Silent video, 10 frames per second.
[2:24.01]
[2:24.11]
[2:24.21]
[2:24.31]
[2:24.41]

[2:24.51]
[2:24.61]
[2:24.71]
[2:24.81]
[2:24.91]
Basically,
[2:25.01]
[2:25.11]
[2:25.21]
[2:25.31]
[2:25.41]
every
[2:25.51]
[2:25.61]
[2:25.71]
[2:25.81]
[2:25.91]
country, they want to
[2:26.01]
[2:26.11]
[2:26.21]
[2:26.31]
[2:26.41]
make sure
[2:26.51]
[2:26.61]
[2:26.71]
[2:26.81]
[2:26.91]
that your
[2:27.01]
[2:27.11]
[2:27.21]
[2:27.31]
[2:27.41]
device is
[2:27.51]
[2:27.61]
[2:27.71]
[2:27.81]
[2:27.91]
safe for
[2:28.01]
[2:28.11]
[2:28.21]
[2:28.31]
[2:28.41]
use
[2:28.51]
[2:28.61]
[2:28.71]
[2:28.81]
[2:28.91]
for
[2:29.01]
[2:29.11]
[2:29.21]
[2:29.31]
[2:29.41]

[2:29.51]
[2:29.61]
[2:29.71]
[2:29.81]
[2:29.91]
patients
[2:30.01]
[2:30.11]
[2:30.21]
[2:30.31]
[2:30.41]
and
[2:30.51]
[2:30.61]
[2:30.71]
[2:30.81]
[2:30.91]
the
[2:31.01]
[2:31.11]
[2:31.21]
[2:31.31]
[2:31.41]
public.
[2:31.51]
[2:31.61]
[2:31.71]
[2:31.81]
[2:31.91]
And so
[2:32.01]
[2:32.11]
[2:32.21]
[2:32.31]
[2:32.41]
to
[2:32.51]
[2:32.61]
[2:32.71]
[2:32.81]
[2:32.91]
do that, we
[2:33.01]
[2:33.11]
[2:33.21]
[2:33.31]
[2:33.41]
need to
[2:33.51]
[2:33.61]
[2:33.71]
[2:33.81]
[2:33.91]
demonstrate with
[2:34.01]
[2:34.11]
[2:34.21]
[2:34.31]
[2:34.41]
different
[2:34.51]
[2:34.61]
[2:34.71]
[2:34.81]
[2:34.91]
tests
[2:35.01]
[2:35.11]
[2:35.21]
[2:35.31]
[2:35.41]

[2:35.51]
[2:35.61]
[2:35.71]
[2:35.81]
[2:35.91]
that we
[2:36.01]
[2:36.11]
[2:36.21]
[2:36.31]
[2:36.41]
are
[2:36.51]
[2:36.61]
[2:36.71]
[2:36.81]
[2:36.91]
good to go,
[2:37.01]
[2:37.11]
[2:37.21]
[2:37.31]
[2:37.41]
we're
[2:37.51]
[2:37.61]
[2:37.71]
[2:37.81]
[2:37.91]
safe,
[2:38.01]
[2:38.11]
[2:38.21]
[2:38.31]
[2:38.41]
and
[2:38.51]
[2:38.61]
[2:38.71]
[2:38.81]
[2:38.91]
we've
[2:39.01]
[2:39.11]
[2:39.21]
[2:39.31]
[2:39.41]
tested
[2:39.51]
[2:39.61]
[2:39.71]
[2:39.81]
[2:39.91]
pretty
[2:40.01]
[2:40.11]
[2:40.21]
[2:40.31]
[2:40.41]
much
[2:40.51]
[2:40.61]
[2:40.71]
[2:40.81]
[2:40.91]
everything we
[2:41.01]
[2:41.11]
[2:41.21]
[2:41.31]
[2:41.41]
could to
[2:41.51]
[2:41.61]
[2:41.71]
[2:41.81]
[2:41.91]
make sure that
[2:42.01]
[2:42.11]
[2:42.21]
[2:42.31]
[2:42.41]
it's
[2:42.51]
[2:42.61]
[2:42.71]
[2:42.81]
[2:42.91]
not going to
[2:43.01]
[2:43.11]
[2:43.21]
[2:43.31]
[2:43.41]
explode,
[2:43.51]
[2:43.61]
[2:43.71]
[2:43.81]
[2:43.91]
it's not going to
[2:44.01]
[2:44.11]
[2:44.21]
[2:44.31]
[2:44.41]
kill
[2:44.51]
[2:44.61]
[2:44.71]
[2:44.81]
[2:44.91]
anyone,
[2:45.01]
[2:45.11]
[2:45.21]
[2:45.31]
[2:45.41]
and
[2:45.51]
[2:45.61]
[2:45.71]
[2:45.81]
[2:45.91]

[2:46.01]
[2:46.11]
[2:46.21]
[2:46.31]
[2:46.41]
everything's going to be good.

• • • • •

● **WHAT IS REQUIRED**:
Set down the records again in full. Match them exactly.

● **WRITTEN SOLUTION**:
Silent video, 10 frames per second.
[2:24.01]
[2:24.11]
[2:24.21]
[2:24.31]
[2:24.41]

[2:24.51]
[2:24.61]
[2:24.71]
[2:24.81]
[2:24.91]
Basically,
[2:25.01]
[2:25.11]
[2:25.21]
[2:25.31]
[2:25.41]
every
[2:25.51]
[2:25.61]
[2:25.71]
[2:25.81]
[2:25.91]
country, they want to
[2:26.01]
[2:26.11]
[2:26.21]
[2:26.31]
[2:26.41]
make sure
[2:26.51]
[2:26.61]
[2:26.71]
[2:26.81]
[2:26.91]
that your
[2:27.01]
[2:27.11]
[2:27.21]
[2:27.31]
[2:27.41]
device is
[2:27.51]
[2:27.61]
[2:27.71]
[2:27.81]
[2:27.91]
safe for
[2:28.01]
[2:28.11]
[2:28.21]
[2:28.31]
[2:28.41]
use
[2:28.51]
[2:28.61]
[2:28.71]
[2:28.81]
[2:28.91]
for
[2:29.01]
[2:29.11]
[2:29.21]
[2:29.31]
[2:29.41]

[2:29.51]
[2:29.61]
[2:29.71]
[2:29.81]
[2:29.91]
patients
[2:30.01]
[2:30.11]
[2:30.21]
[2:30.31]
[2:30.41]
and
[2:30.51]
[2:30.61]
[2:30.71]
[2:30.81]
[2:30.91]
the
[2:31.01]
[2:31.11]
[2:31.21]
[2:31.31]
[2:31.41]
public.
[2:31.51]
[2:31.61]
[2:31.71]
[2:31.81]
[2:31.91]
And so
[2:32.01]
[2:32.11]
[2:32.21]
[2:32.31]
[2:32.41]
to
[2:32.51]
[2:32.61]
[2:32.71]
[2:32.81]
[2:32.91]
do that, we
[2:33.01]
[2:33.11]
[2:33.21]
[2:33.31]
[2:33.41]
need to
[2:33.51]
[2:33.61]
[2:33.71]
[2:33.81]
[2:33.91]
demonstrate with
[2:34.01]
[2:34.11]
[2:34.21]
[2:34.31]
[2:34.41]
different
[2:34.51]
[2:34.61]
[2:34.71]
[2:34.81]
[2:34.91]
tests
[2:35.01]
[2:35.11]
[2:35.21]
[2:35.31]
[2:35.41]

[2:35.51]
[2:35.61]
[2:35.71]
[2:35.81]
[2:35.91]
that we
[2:36.01]
[2:36.11]
[2:36.21]
[2:36.31]
[2:36.41]
are
[2:36.51]
[2:36.61]
[2:36.71]
[2:36.81]
[2:36.91]
good to go,
[2:37.01]
[2:37.11]
[2:37.21]
[2:37.31]
[2:37.41]
we're
[2:37.51]
[2:37.61]
[2:37.71]
[2:37.81]
[2:37.91]
safe,
[2:38.01]
[2:38.11]
[2:38.21]
[2:38.31]
[2:38.41]
and
[2:38.51]
[2:38.61]
[2:38.71]
[2:38.81]
[2:38.91]
we've
[2:39.01]
[2:39.11]
[2:39.21]
[2:39.31]
[2:39.41]
tested
[2:39.51]
[2:39.61]
[2:39.71]
[2:39.81]
[2:39.91]
pretty
[2:40.01]
[2:40.11]
[2:40.21]
[2:40.31]
[2:40.41]
much
[2:40.51]
[2:40.61]
[2:40.71]
[2:40.81]
[2:40.91]
everything we
[2:41.01]
[2:41.11]
[2:41.21]
[2:41.31]
[2:41.41]
could to
[2:41.51]
[2:41.61]
[2:41.71]
[2:41.81]
[2:41.91]
make sure that
[2:42.01]
[2:42.11]
[2:42.21]
[2:42.31]
[2:42.41]
it's
[2:42.51]
[2:42.61]
[2:42.71]
[2:42.81]
[2:42.91]
not going to
[2:43.01]
[2:43.11]
[2:43.21]
[2:43.31]
[2:43.41]
explode,
[2:43.51]
[2:43.61]
[2:43.71]
[2:43.81]
[2:43.91]
it's not going to
[2:44.01]
[2:44.11]
[2:44.21]
[2:44.31]
[2:44.41]
kill
[2:44.51]
[2:44.61]
[2:44.71]
[2:44.81]
[2:44.91]
anyone,
[2:45.01]
[2:45.11]
[2:45.21]
[2:45.31]
[2:45.41]
and
[2:45.51]
[2:45.61]
[2:45.71]
[2:45.81]
[2:45.91]

[2:46.01]
[2:46.11]
[2:46.21]
[2:46.31]
[2:46.41]
everything's going to be good.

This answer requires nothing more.